→ What you should do: The response should contain all of the records, copied exactly, and none of the images.

Provided material: Begin

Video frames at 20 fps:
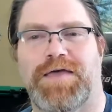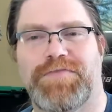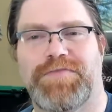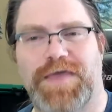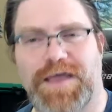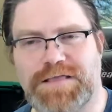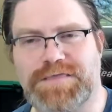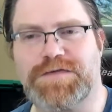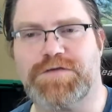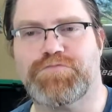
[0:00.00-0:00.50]

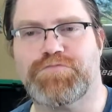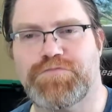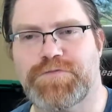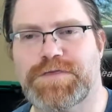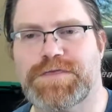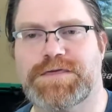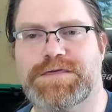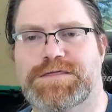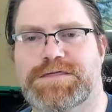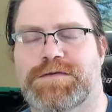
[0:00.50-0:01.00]
That's a
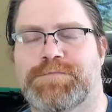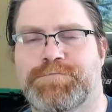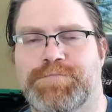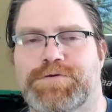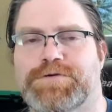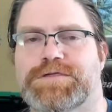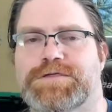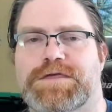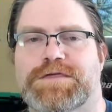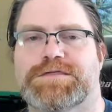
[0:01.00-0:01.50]
really
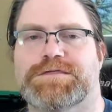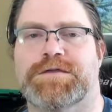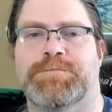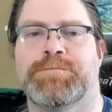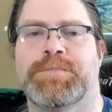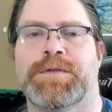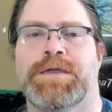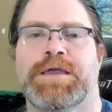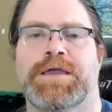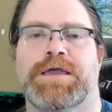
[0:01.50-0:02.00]
simple
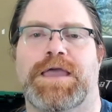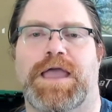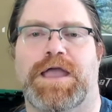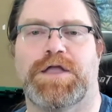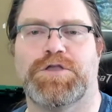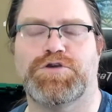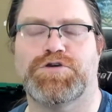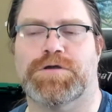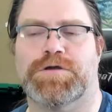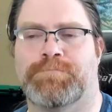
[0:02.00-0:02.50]
system,
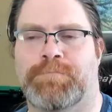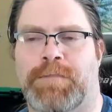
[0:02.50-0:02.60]
and you could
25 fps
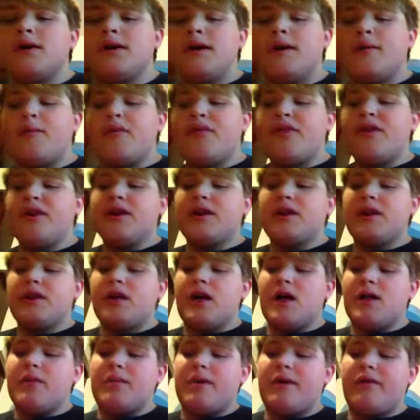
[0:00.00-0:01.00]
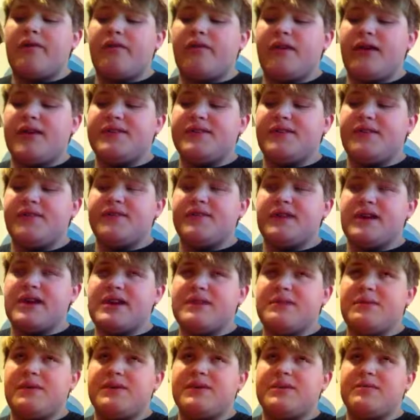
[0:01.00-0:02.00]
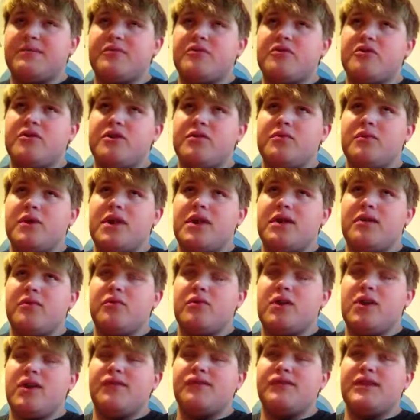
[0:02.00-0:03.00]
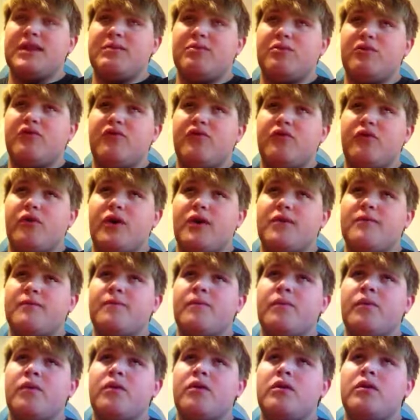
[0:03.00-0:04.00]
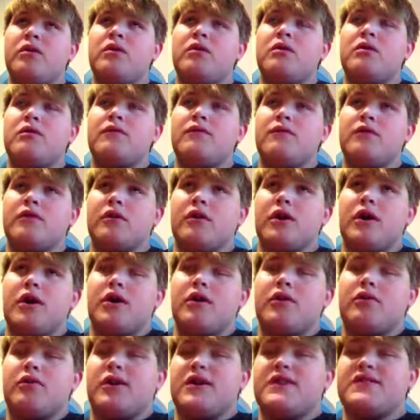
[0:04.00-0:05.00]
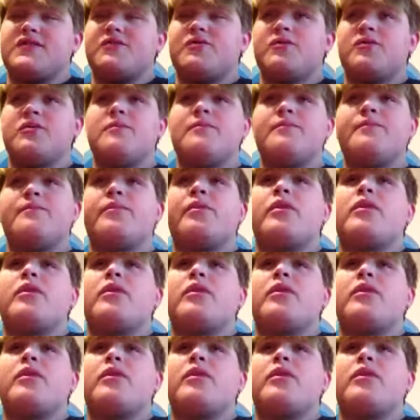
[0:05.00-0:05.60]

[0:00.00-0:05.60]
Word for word: I've been thinking a lot about philosophy of science because I'm currently writing a writing sample for it for uh, grad school.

Provided material: End

→ Exercise response:
Video frames at 20 fps:
[0:00.00-0:00.50]

[0:00.50-0:01.00]
That's a
[0:01.00-0:01.50]
really
[0:01.50-0:02.00]
simple
[0:02.00-0:02.50]
system,
[0:02.50-0:02.60]
and you could
25 fps
[0:00.00-0:01.00]
[0:01.00-0:02.00]
[0:02.00-0:03.00]
[0:03.00-0:04.00]
[0:04.00-0:05.00]
[0:05.00-0:05.60]

[0:00.00-0:05.60]
Word for word: I've been thinking a lot about philosophy of science because I'm currently writing a writing sample for it for uh, grad school.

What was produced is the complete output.